Hip Replacement Surgery

When you have a hip replaced, or even resurfaced, it is important to exercise as soon as possible after surgery. This does not mean you should try and play tennis straight away or run a marathon. It simply means that gentle exercises that gradually increase your muscle and joint health will help you to get your mobility back.

You are likely to be encouraged to get out of bed within 2 or 3 hours after the anaesthetic wears off, usually just from the bed to a chair or commode. This is a crucial stage in your recovery. Movement will improve your circulation and help to prevent blood clots. It will also begin to retrain the muscles in your legs.

Often, people who have hip surgery have been walking poorly for some time. They may have developed a limp or a rolling gait. In extreme cases, the hip joint may have fused, making walking properly impossible.

When you have hip surgery, you mind needs to be retrained in order to send the correct signals to your legs. This takes concentration and patience, but it is definitely worth it. If you don’t intend to get your full mobility back after your operation, there is little point in having the surgery in the first place.

With the aid of a walking frame you should be able to stand and move a few steps at a time within 6 to 12 hours after surgery. You will need to work out your balance, and make sure you keep your new hip joint straight. Twisting will dislocate the joint and set back your recovery.

Once you can stand and walk, you may want to swap to crutches if you were using them pre-surgery. Simply walking around will help your joint and the tissue surrounding it mend. However, to get the most from your new hip, you will need to start doing some gentle exercises 4 or 5 times a day.

Stand up so that your hands rest lightly on the end of the bed frame, or somewhere that is not going to tip over. Keeping your leg straight, gently lift it up and out to the side, and then back to standing again. Do not force it, but aim for an angle of around 20 degrees from vertical to start with, building up gradually to 40 or 45 degrees.
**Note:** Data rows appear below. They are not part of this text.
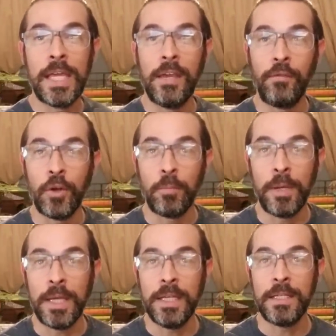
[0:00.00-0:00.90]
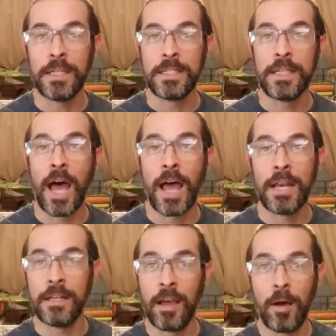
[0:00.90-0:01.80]
if your piggy does
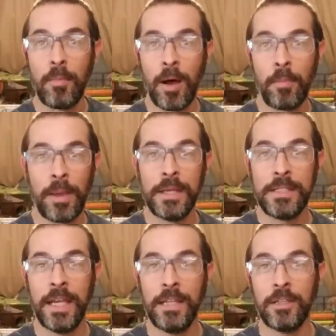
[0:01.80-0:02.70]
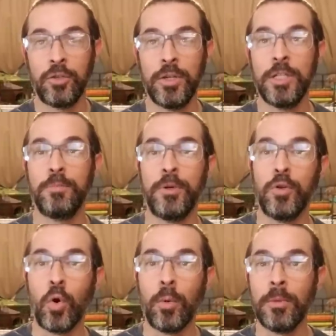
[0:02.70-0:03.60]
not come up and take the treats, but
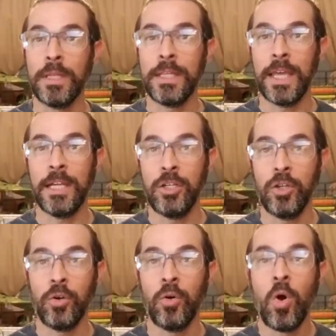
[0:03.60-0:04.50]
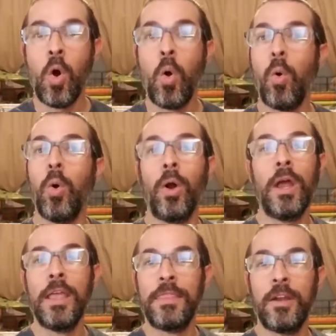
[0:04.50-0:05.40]
normally they do, or
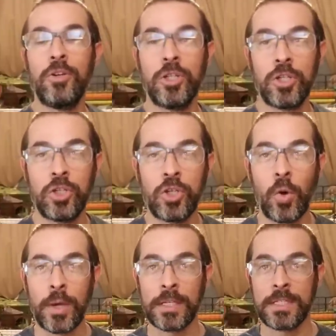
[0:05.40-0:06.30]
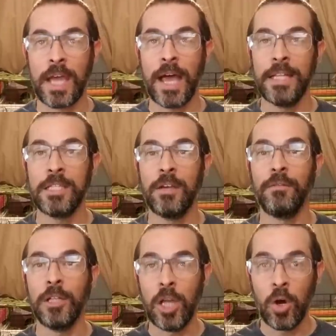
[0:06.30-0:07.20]
they're just showing signs of
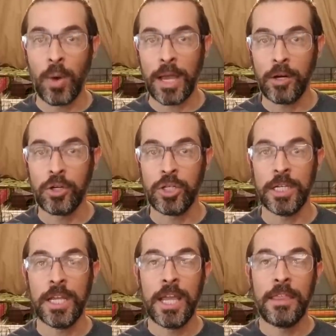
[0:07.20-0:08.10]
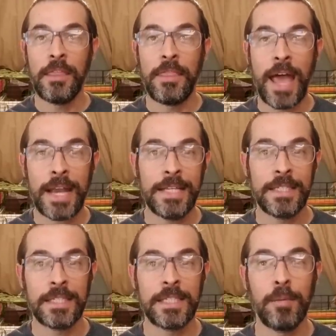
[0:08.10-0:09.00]
low energy, then that
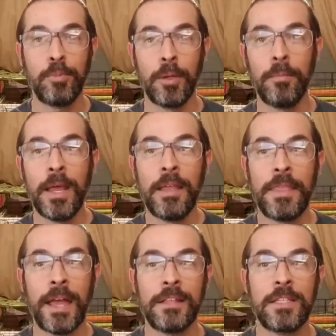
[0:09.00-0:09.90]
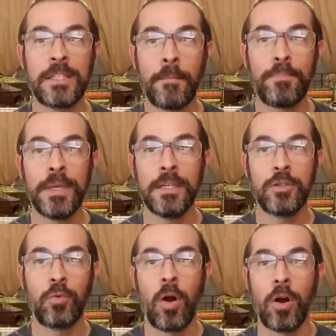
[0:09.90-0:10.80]
is a symptom that something
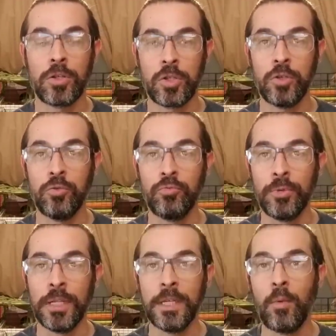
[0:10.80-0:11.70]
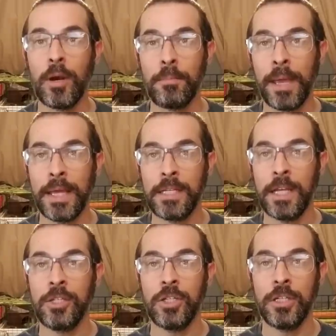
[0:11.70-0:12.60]
is wrong. So you really want to pay
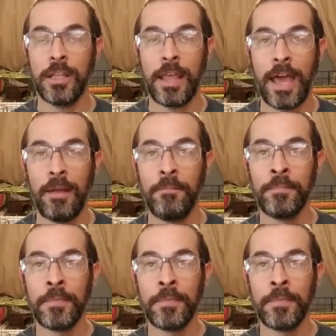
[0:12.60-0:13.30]
attention to that.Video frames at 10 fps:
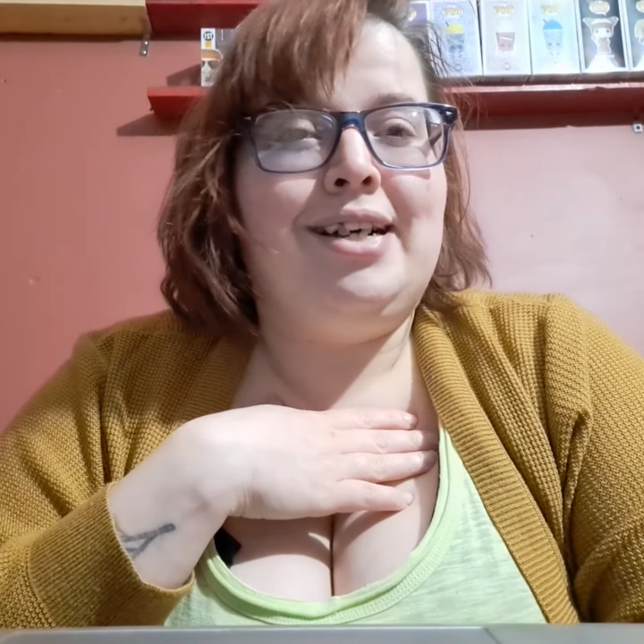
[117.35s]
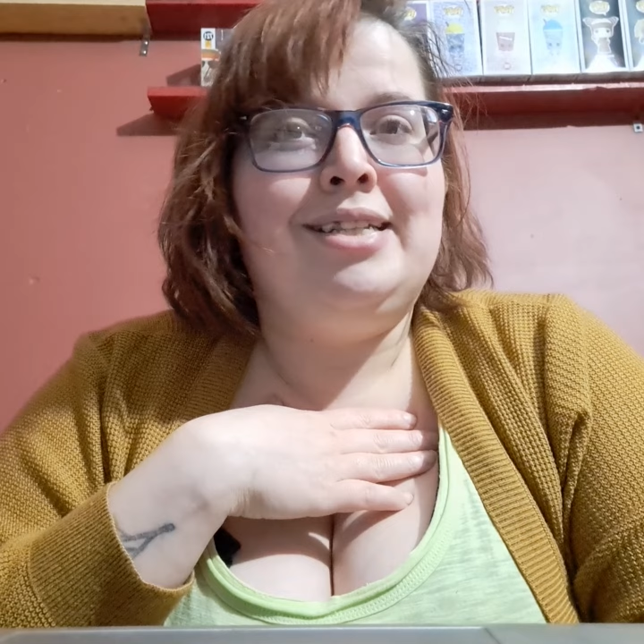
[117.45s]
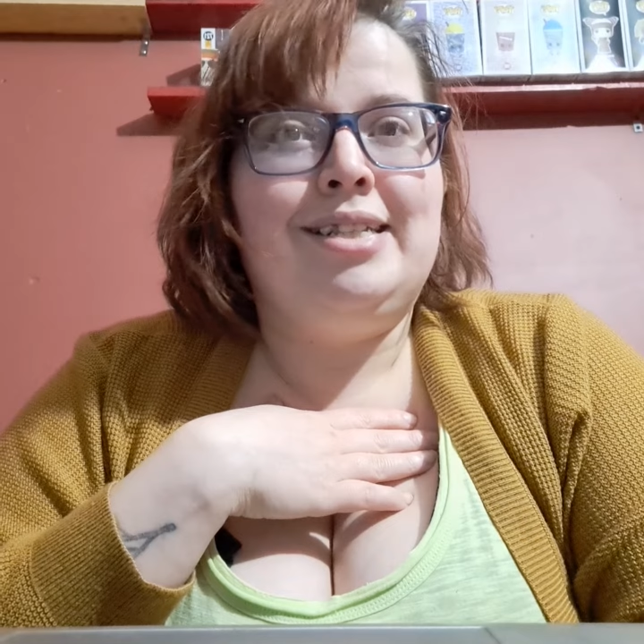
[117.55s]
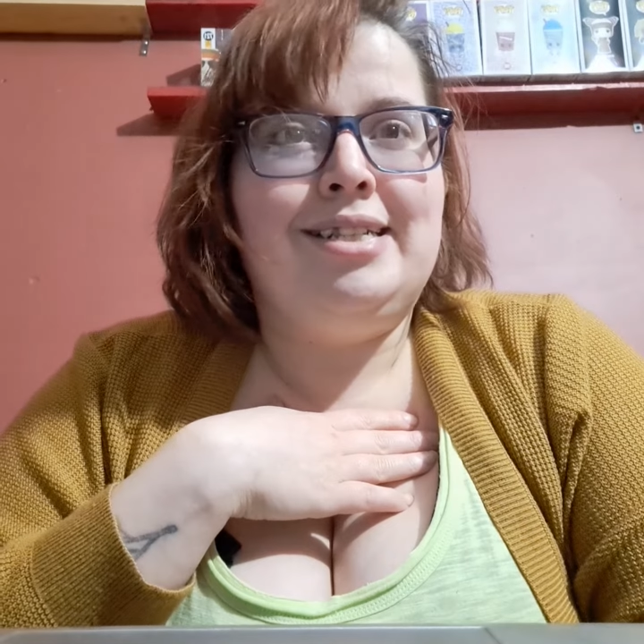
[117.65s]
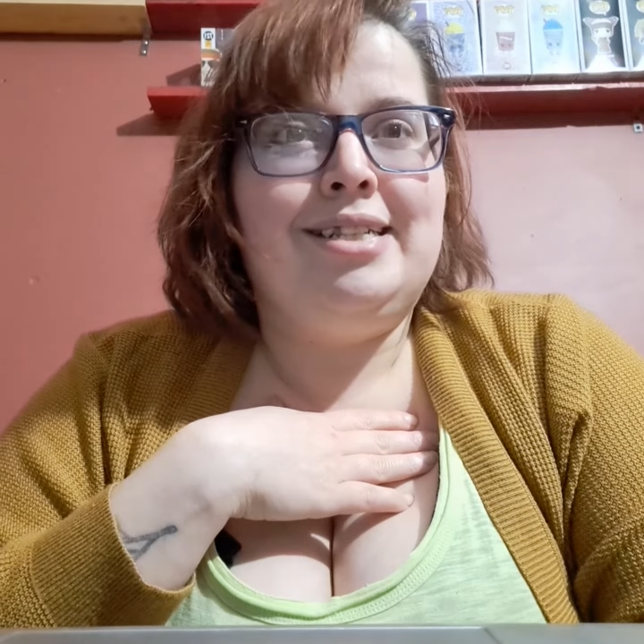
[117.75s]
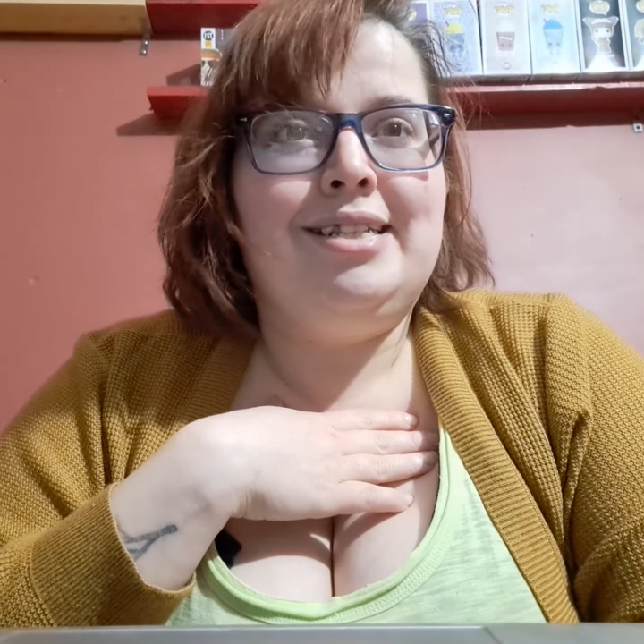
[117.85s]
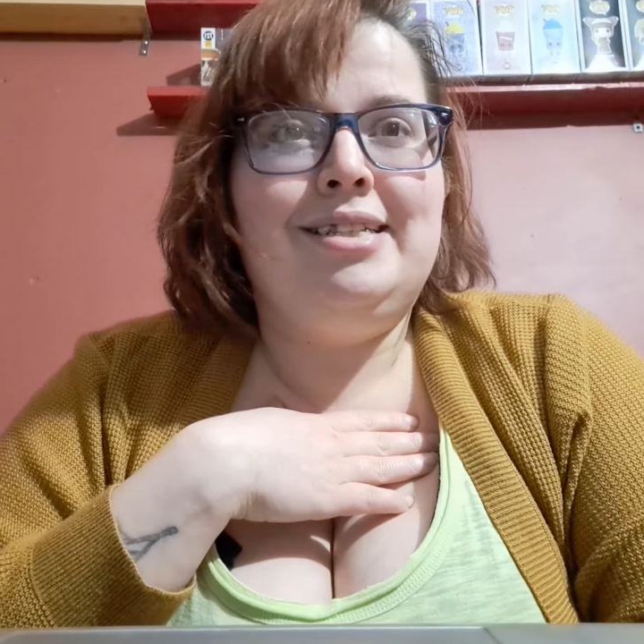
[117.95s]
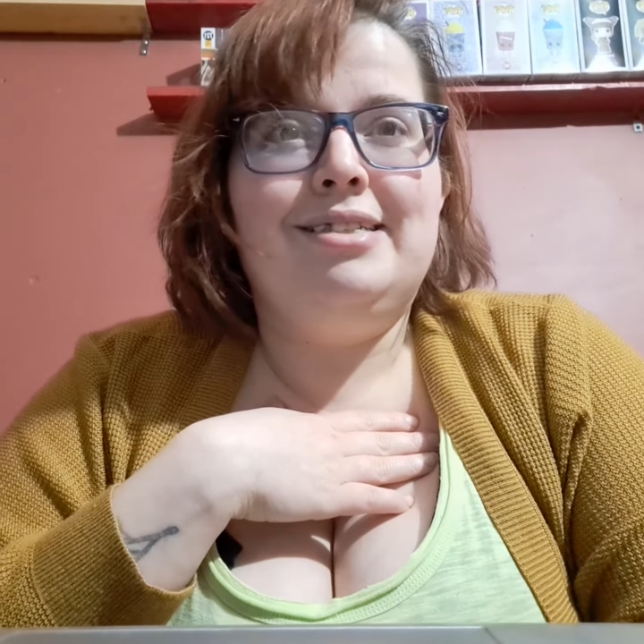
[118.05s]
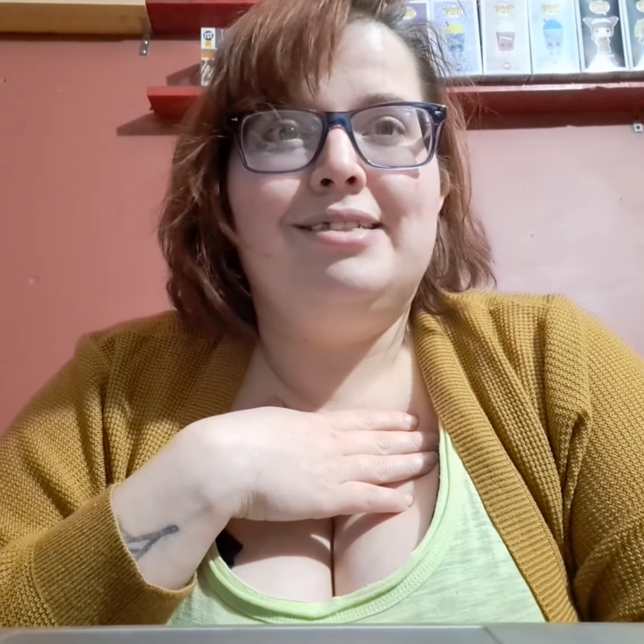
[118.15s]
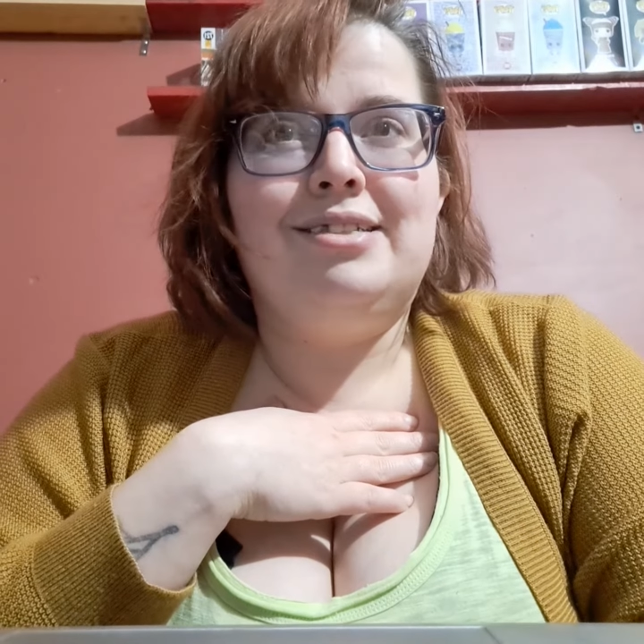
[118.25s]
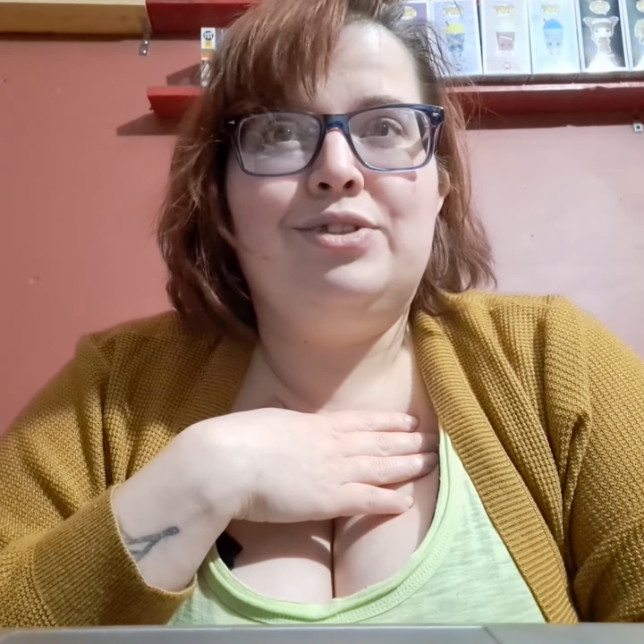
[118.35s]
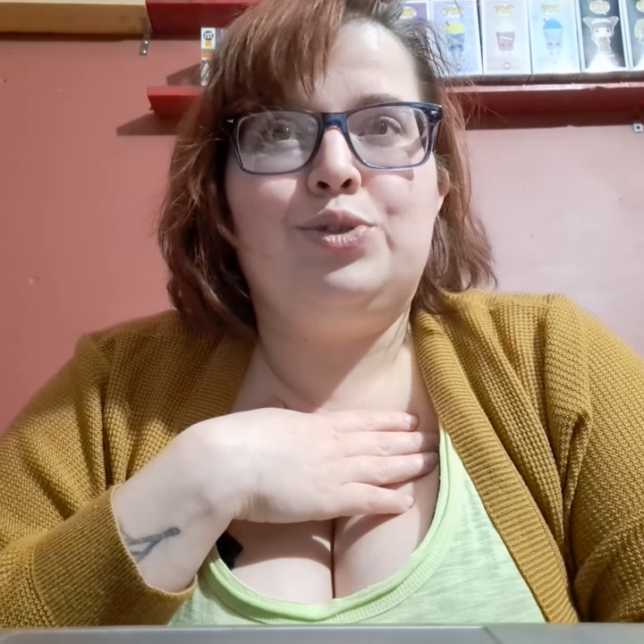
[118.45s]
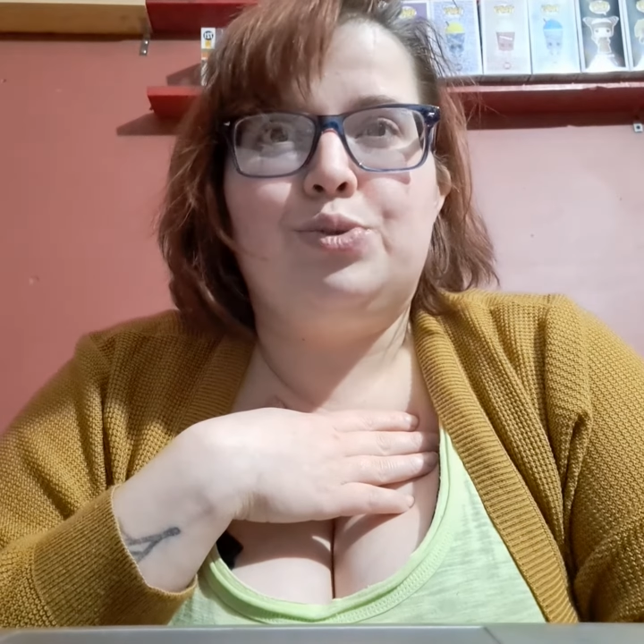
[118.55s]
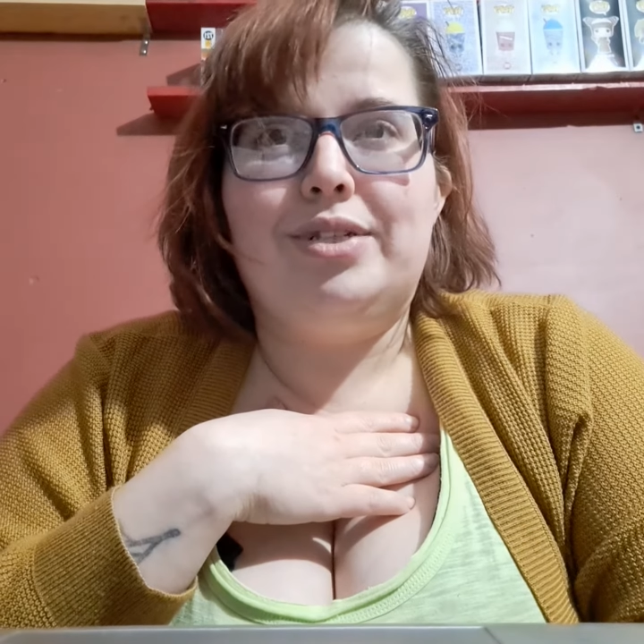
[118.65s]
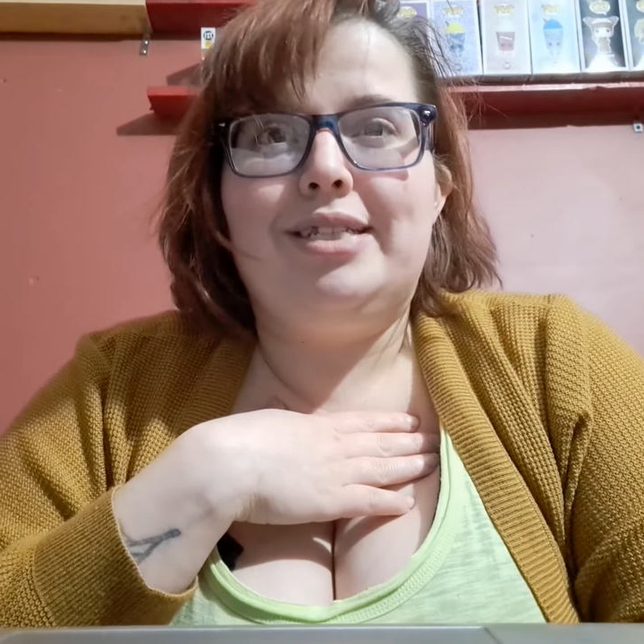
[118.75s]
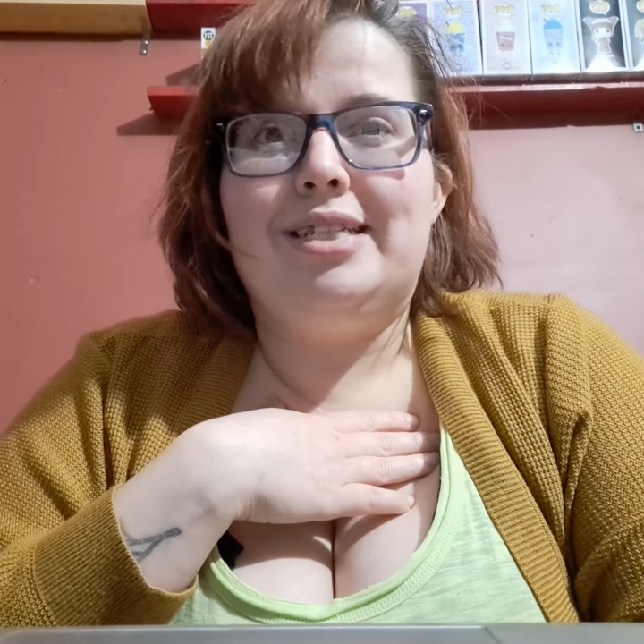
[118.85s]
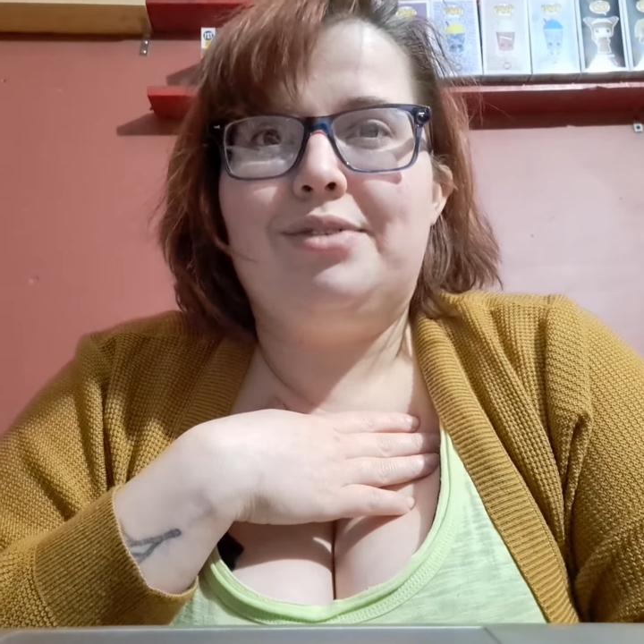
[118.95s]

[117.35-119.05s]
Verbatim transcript: I liked his stories.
Do this exercise 10 times.

Alternate the first exercise above, with this next one. Stand straight, with your hands on the end of the bed frame. Lift your leg, keeping it and your back straight, out behind you and then back to standing again. You are unlikely to lift it very far, but a little way is better than nothing.

Next, stand side on to the end of the bed frame, with one hand resting on the frame. Bring your knee up, aiming for as close to 45 degrees to your body but no further. Hold for a moment, and then back to standing.

These 3 exercises should be performed as often as possible, gradually extending your range of movement. You can do them on both your operated leg and your un-operated leg. You will find that if you go a day without exercising, your hip muscles will quickly contract and you will not be able to reach the same level of stretching that you had previously. Do not force yourself – if you feel pain, stop.

Once your confidence and movement is improving, another exercise you can do to help regain a centre of balance is a simple gentle squat. Stand near to a wall or chair so that you can stop yourself from falling. Stand on one leg, keeping your raised foot behind you and close to your straight leg. Slowly bend your straight leg so that you begin to dip towards the floor.

Keep your back straight and your arms as close to your sides as possible. Go as low as you can without straining, even if it is just a few inches to start with. Hold the position for a moment, and then slowly stand up straight again.

Repeat 5 to 10 times, 2 or 3 times per day. Combining all of these exercises in the first weeks after your hip operation will help you to regain a good range of mobility.